§ **INPUT MATERIAL**:

- - - - -

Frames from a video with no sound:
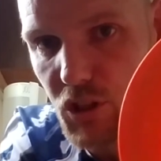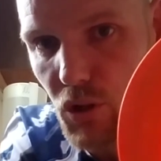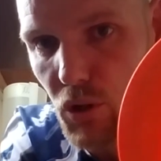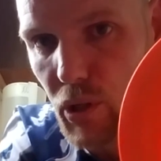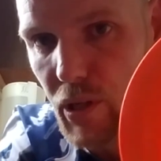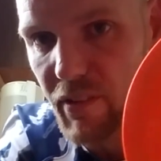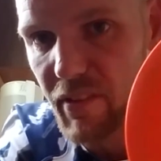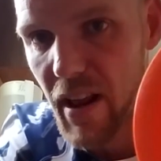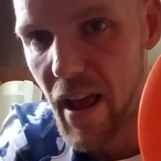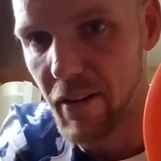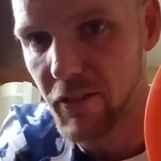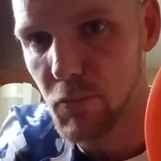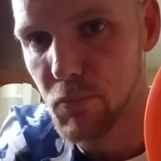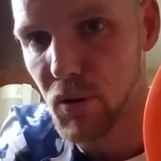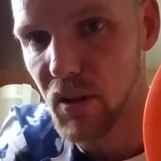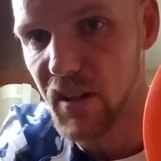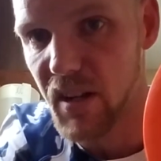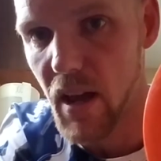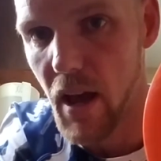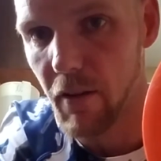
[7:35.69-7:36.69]
You don't even have to
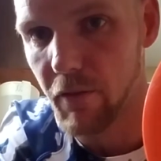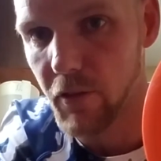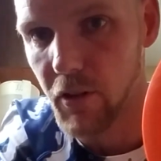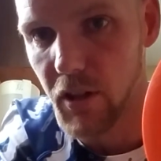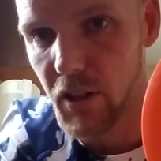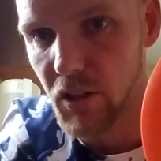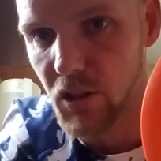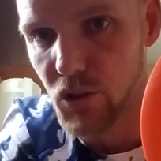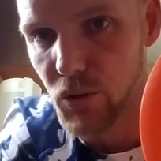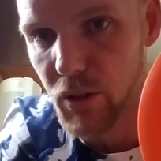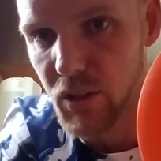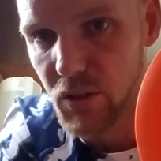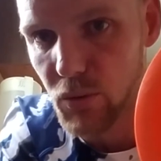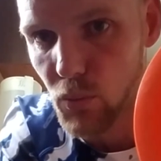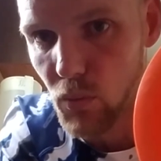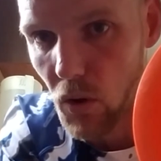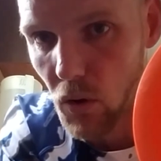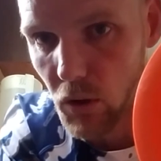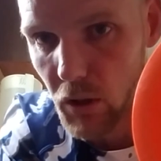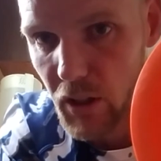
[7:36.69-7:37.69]
put any effort into it to
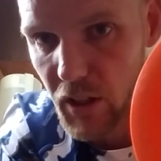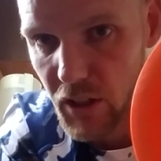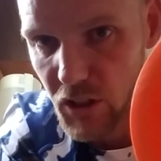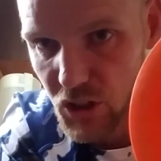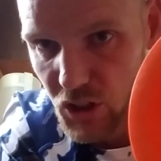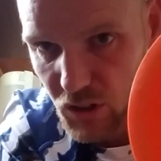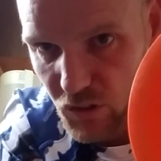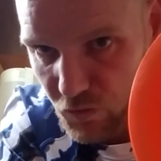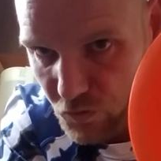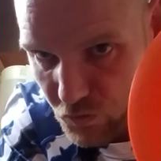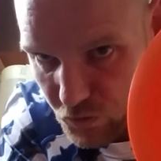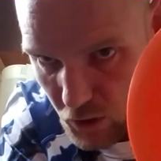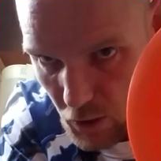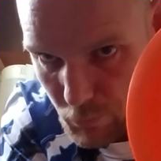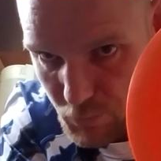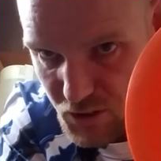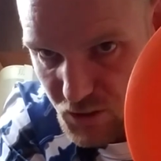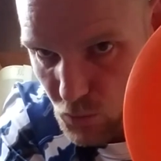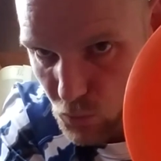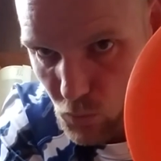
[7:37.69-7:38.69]
roll it. It just
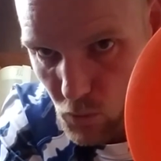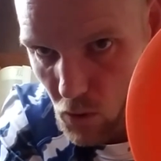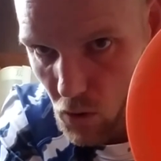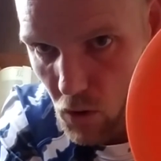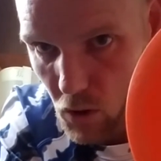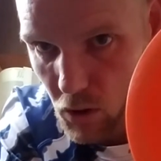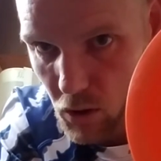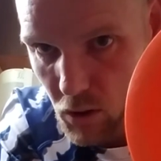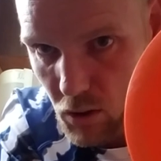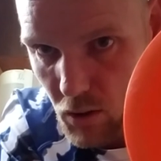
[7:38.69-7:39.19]
flips to roll.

- - - - -

§ **WHAT THE EXERCISE ASKS**: Skipping any pictures, transcribe the full listing exactly.

§ **YOUR SOLUTION**:
Frames from a video with no sound:
[7:35.69-7:36.69]
You don't even have to
[7:36.69-7:37.69]
put any effort into it to
[7:37.69-7:38.69]
roll it. It just
[7:38.69-7:39.19]
flips to roll.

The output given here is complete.